View the original post
Machine learning (ML) technology has the possibility of fundamentally changing how we approach innovation.
Instead of the traditional moonshot approach (iteratively building/improving features toward a lofty goal), our team has had success using a data-first approach* to meet monumental benchmarks. We honed this direction while helping create Einstein Designer, an AI-augmented experience for a variety of design tasks.
There are a few reasons to take a data-first approach: First, it avoids the inefficient rebuilds that the moonshot approach tends to result in. It also acknowledges that ML projects are inherently for experiences with underlying statistical patterns and that those patterns are uncovered through data.
What does a data-first approach to machine learning look like?
It starts with collecting and labeling data so you have a minimum viable dataset (MVD) that informs a model. Read on for specifics on how to do both. Then you can build a minimum viable product (MVP) from that.
Using this method will help your team learn about the problem space, identify canonical edge cases, and even codify some basic rules about the problem.

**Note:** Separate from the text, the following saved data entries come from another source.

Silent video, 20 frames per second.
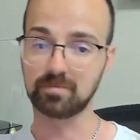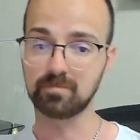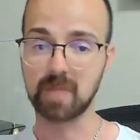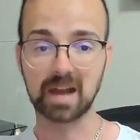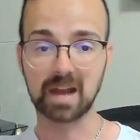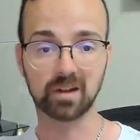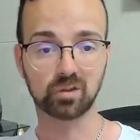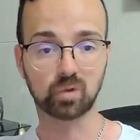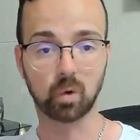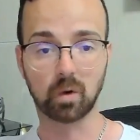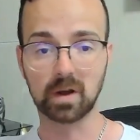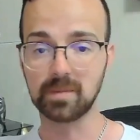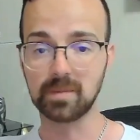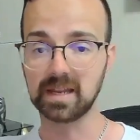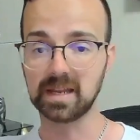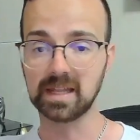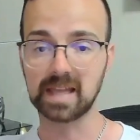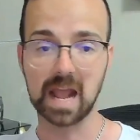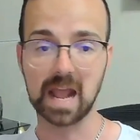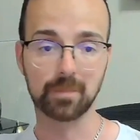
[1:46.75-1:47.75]
mandatory
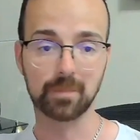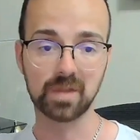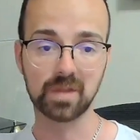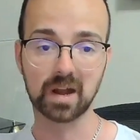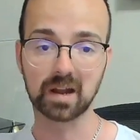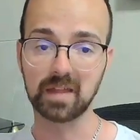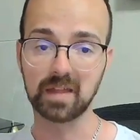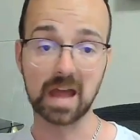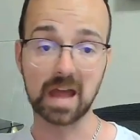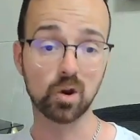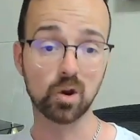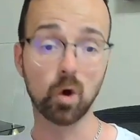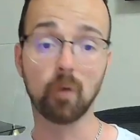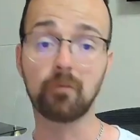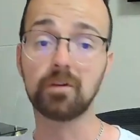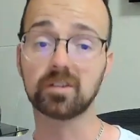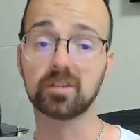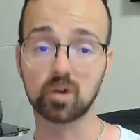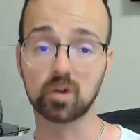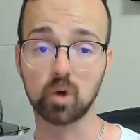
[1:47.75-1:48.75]
minicamp, none of that, no
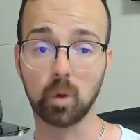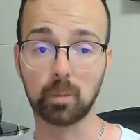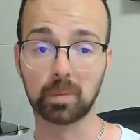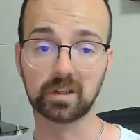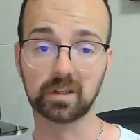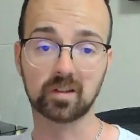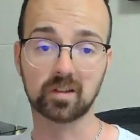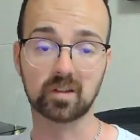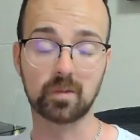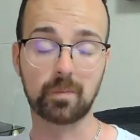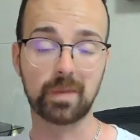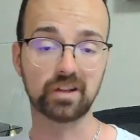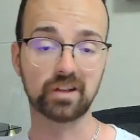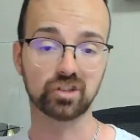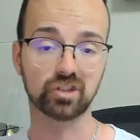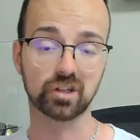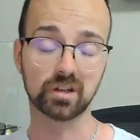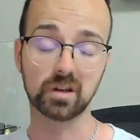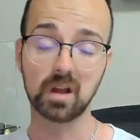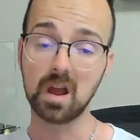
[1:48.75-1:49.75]
physical
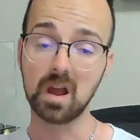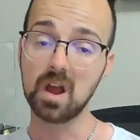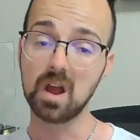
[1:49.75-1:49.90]
participation.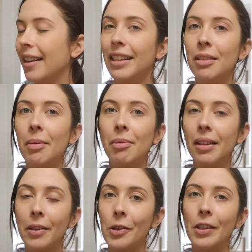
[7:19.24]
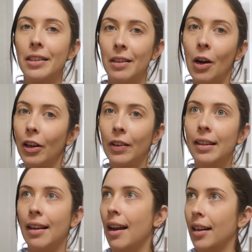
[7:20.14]
These people literally did not
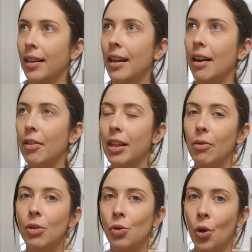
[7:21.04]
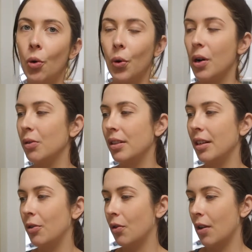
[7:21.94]
clean anything. Everything was so gross
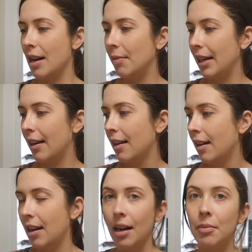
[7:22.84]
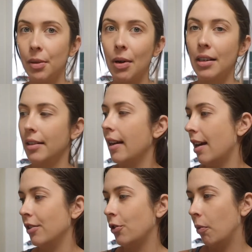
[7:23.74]
and grimy. I'm surprised they
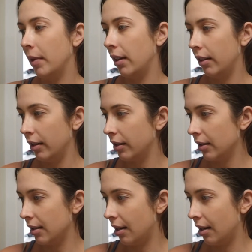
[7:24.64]
had so many cleaners.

But, most importantly, you’ll exit the process with a valuable dataset that you can use to bootstrap your ML project.
First, ask: “What data do we already have?”
Perhaps you have raw data that just isn’t labeled. In that case, you’re in good shape. But what happens when you don’t already have data? How can you bootstrap your project to get it started and build toward a functioning machine learning system? That’s when it’s time to get creative.
Here, I’ll share how we tackled the two steps in our data-first approach..
Step 1: Collect Data
We’ve found three broad approaches for collecting data: Public (from available datasets), Harvested (from the environment), and Generated (from users).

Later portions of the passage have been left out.